Des renseignemens particuliers qui me sont adressés de Constantinople par un homme de beaucoup d’esprit, très bon observateur, et qui, par sa position, est à même de tout savoir, me confirment dans la triste opinion que je dois me faire des torts du haut clergé byzantin dans la Turquie d’Europe. Ces renseignemens en même temps me font comprendre comment ces membres du haut clergé byzantin, chrétiens de nom, Turcs de cœur, sont les partisans les plus dévoués de la cause ottomane, parce qu’ils en sont les complices. Citons d’abord quelques faits ; nous verrons ensuite quelles conséquences il en faut tirer.

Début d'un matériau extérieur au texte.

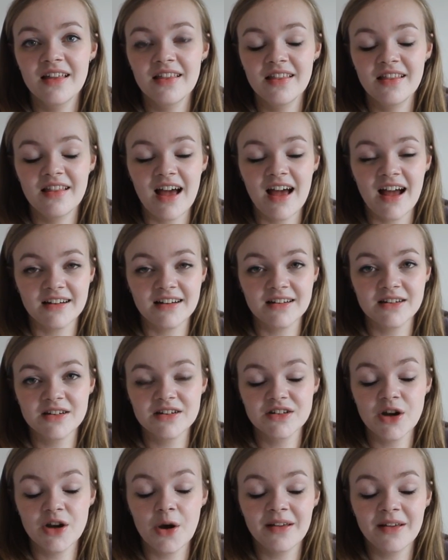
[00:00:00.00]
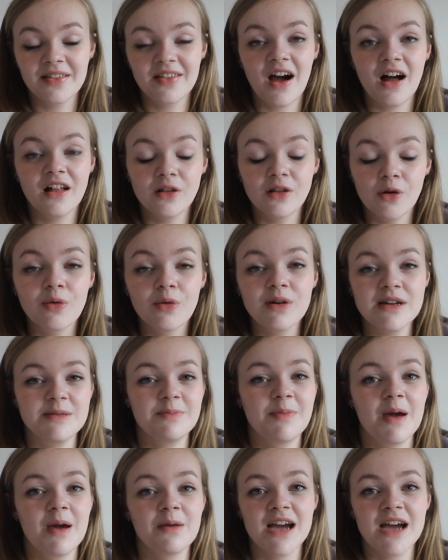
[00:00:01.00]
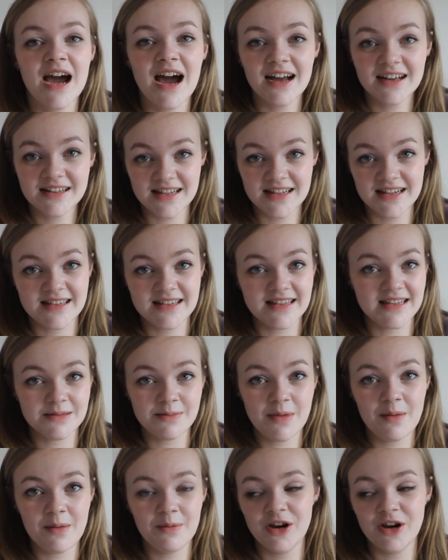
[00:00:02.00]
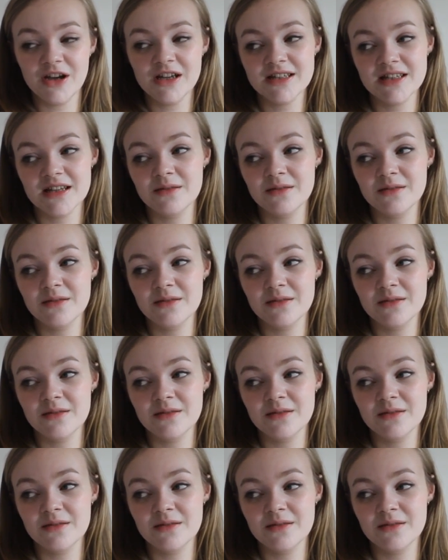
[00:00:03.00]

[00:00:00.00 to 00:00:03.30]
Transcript: and knowing that I'll always be able to access these memories,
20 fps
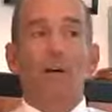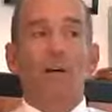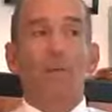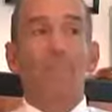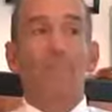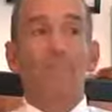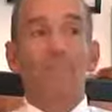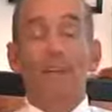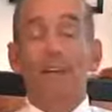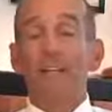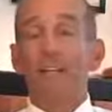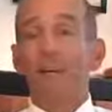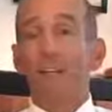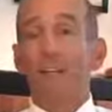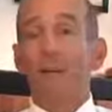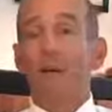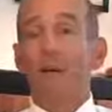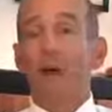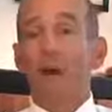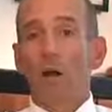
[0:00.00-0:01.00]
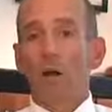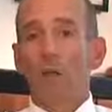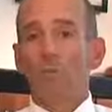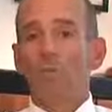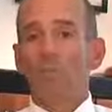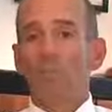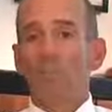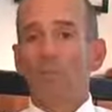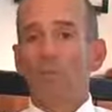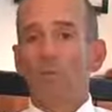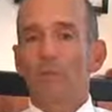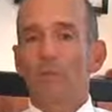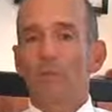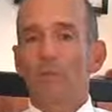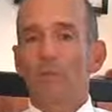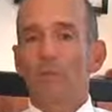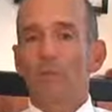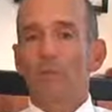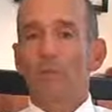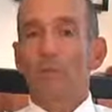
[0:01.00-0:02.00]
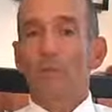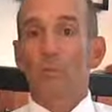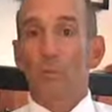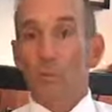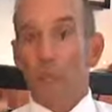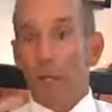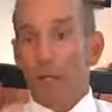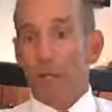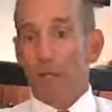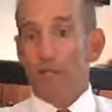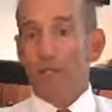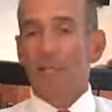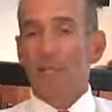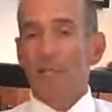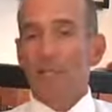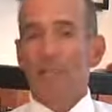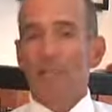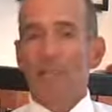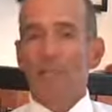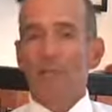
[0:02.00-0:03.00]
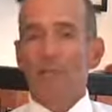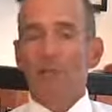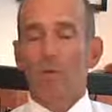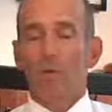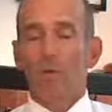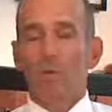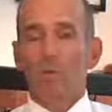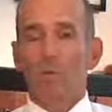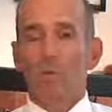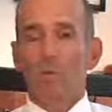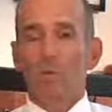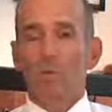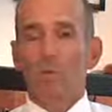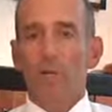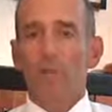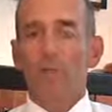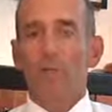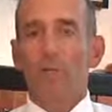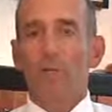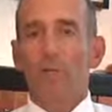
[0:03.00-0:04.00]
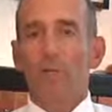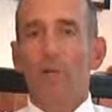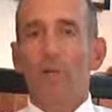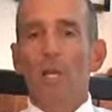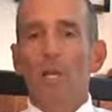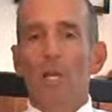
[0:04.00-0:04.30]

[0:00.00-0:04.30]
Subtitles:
effective harvest and really radically decrease the cost of production.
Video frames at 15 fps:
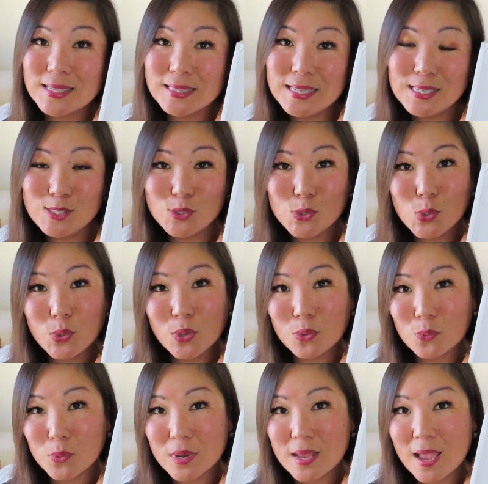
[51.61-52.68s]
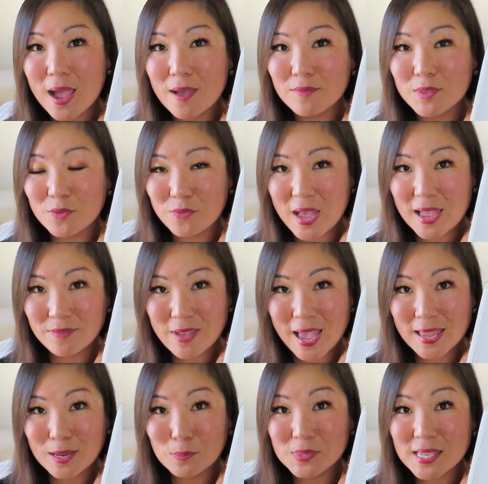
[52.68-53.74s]
at least two to three of the five
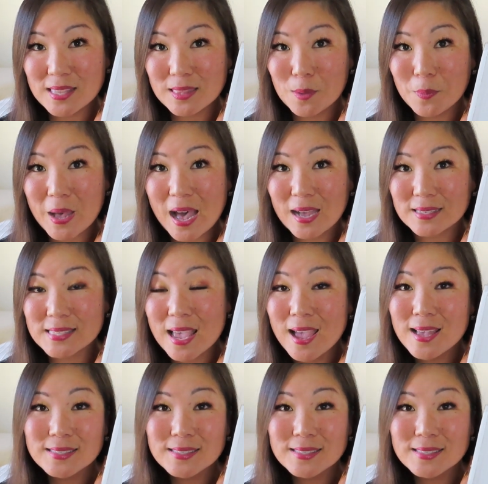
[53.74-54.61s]
items in the box.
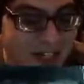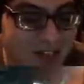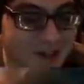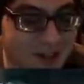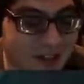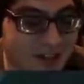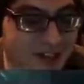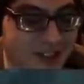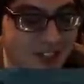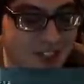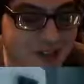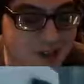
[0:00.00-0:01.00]
those
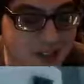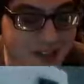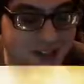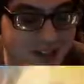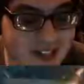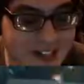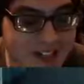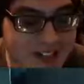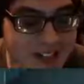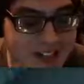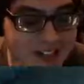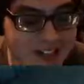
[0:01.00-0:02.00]
things where it
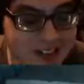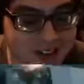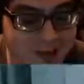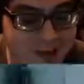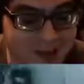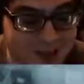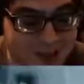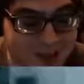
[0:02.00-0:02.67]
sounds awesome,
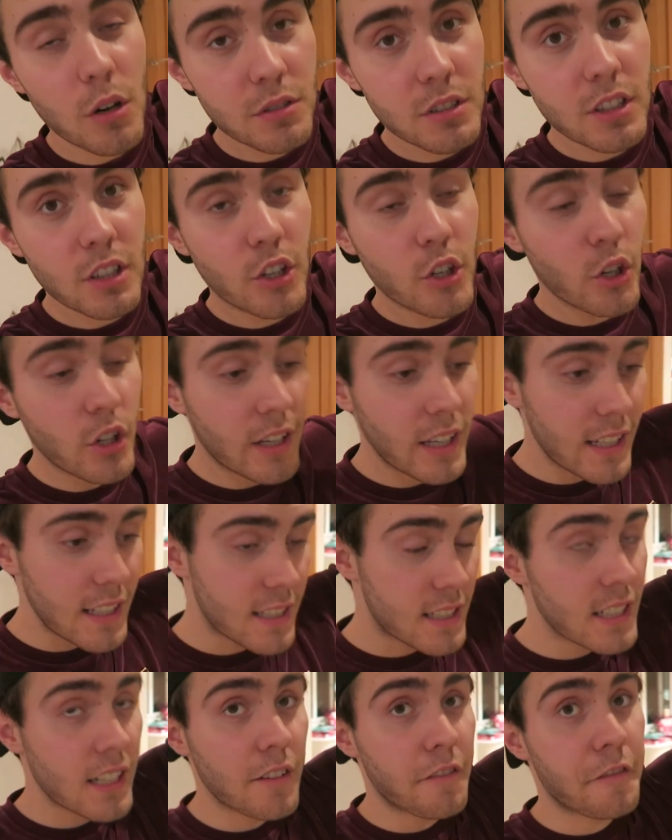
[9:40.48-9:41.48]
Whilst the
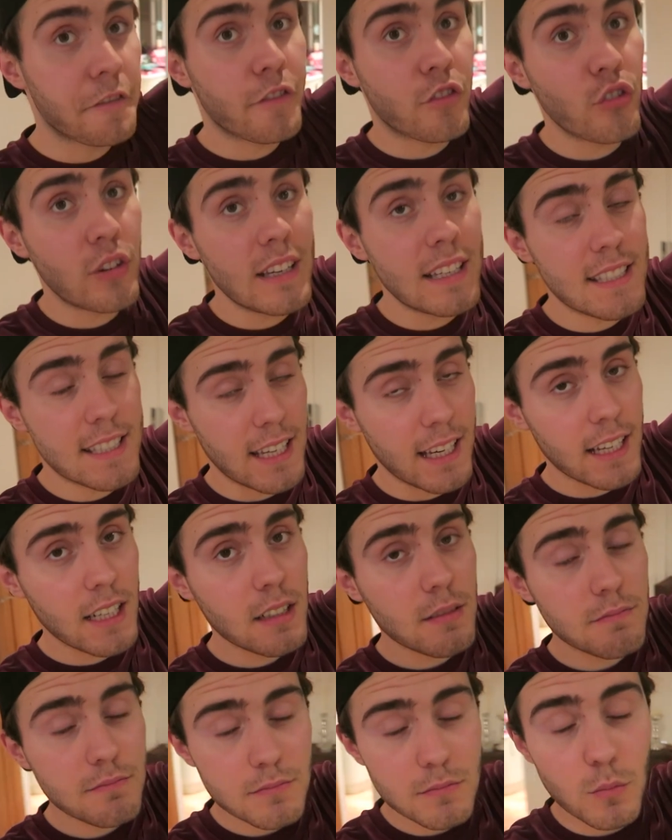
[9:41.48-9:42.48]
cookies are
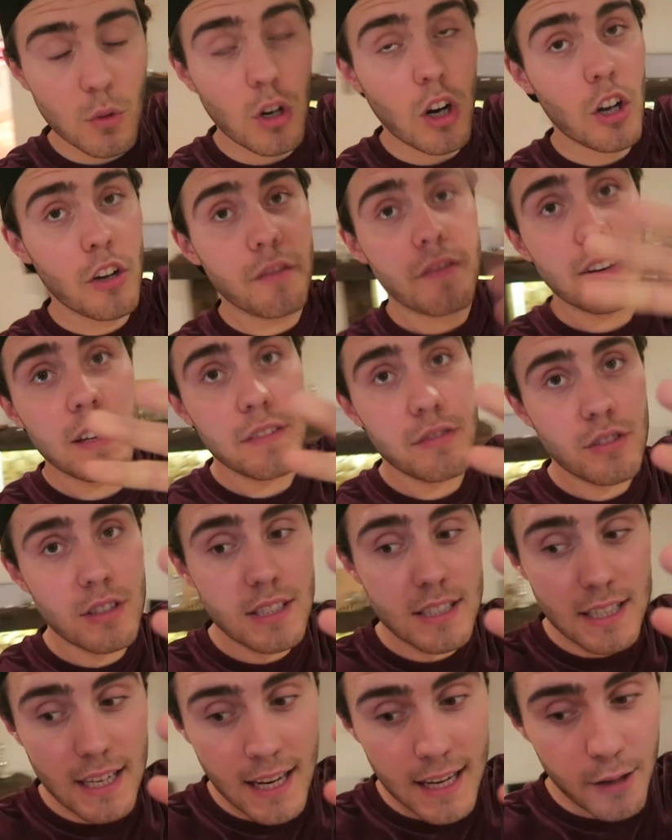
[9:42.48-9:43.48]
freezing, well, hopefully
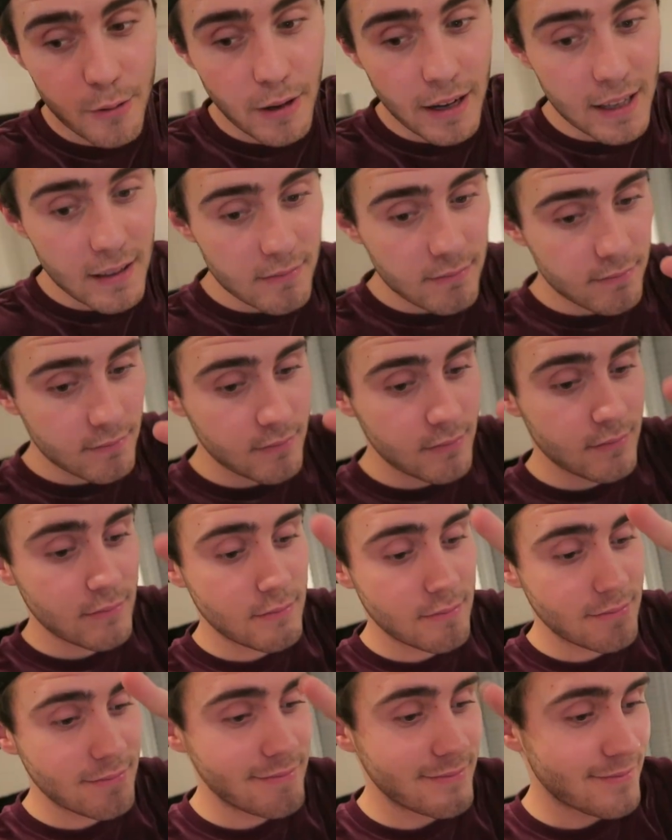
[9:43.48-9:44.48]
freezing anyway,
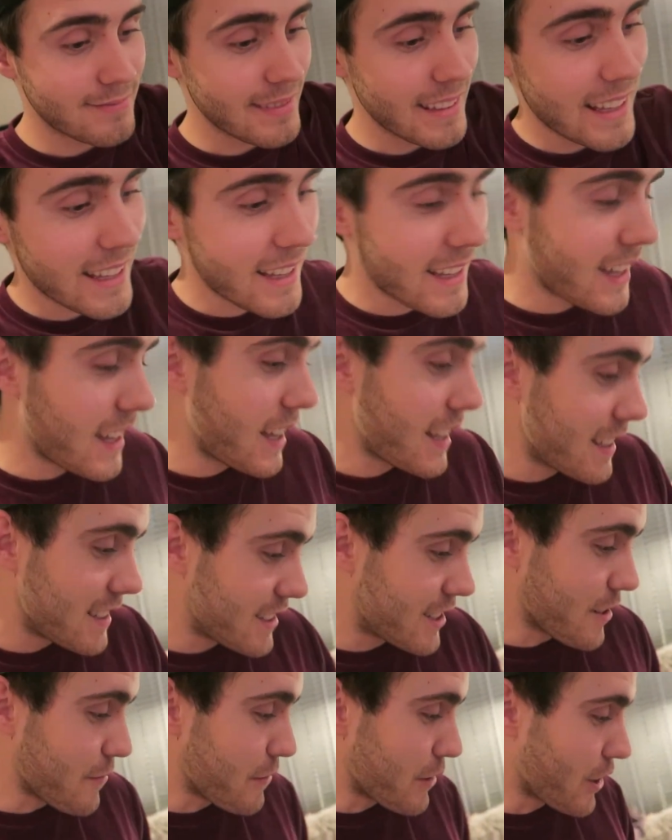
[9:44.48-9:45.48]

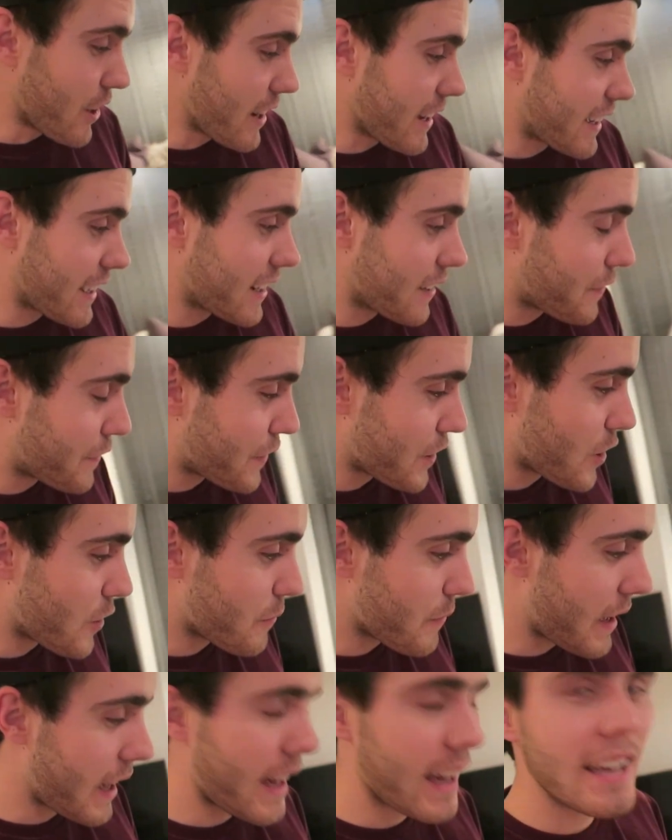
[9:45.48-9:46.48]
Jim and I are gonna
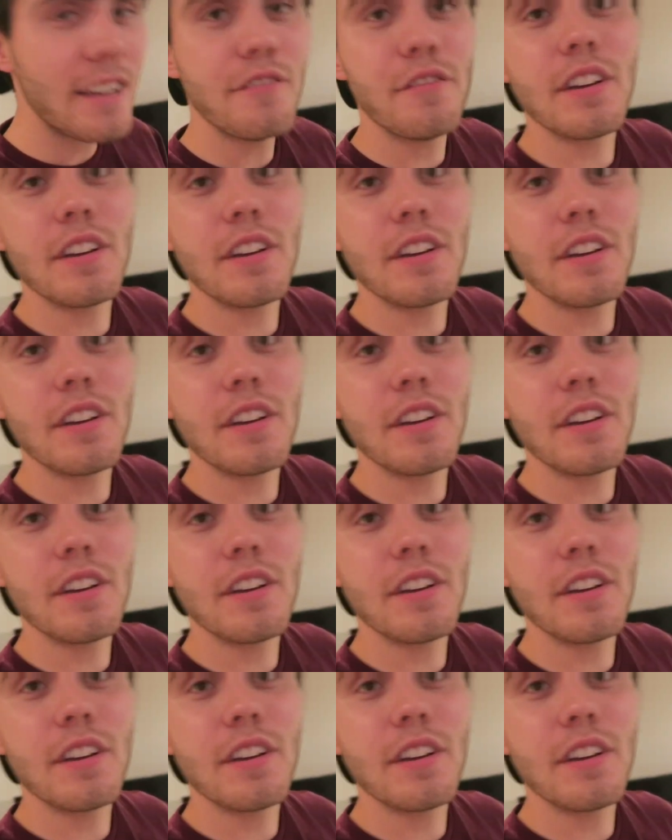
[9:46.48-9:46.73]
film a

Il y a dans le clergé grec une grande différence entre le haut et le bas clergé. Le haut clergé, voué au célibat, sort des couvens ; le bas clergé, qui se marie, vit au milieu de ses ouailles, aussi misérable que son troupeau et aussi ignorant ; mais, comme il vit avec lui, il ne l’opprime pas et ne le dépouille pas. Il partage sa misère et ne la fait pas. Il y avait dans notre ancienne monarchie une grande différence aussi entre le haut et le bas clergé ; mais tout le monde dans le clergé, soit en haut, soit en bas, vivait sous la loi des mêmes obligations. Il y avait de l’inégalité dans le clergé, parce qu’il y en avait partout dans la société ; il n’y avait pas une loi différente pour les grands et pour les petits : les grands n’étaient pas assujettis à un célibat dont les petits étaient dispensés, les grands ne se dédommageaient point par les joies du pouvoir et de la richesse des joies de la famille, que la loi leur interdisait ; les petits n’étaient pas exclus légalement des honneurs et de la puissance, parce que la’ loi leur avait fait un bonheur subalterne et leur avait imposé l’abaissement dans le mariage. L’église grecque au contraire est partagée entre deux lois et deux disciplines différentes. Les papas ou prêtres inférieurs ne deviennent pas évêques ni patriarches. Les deux ordres ne

  1. Rapport du grand-vizir, 6 novembre 1860. Voyez les Archives diplomatiques, n° Ier, page 158.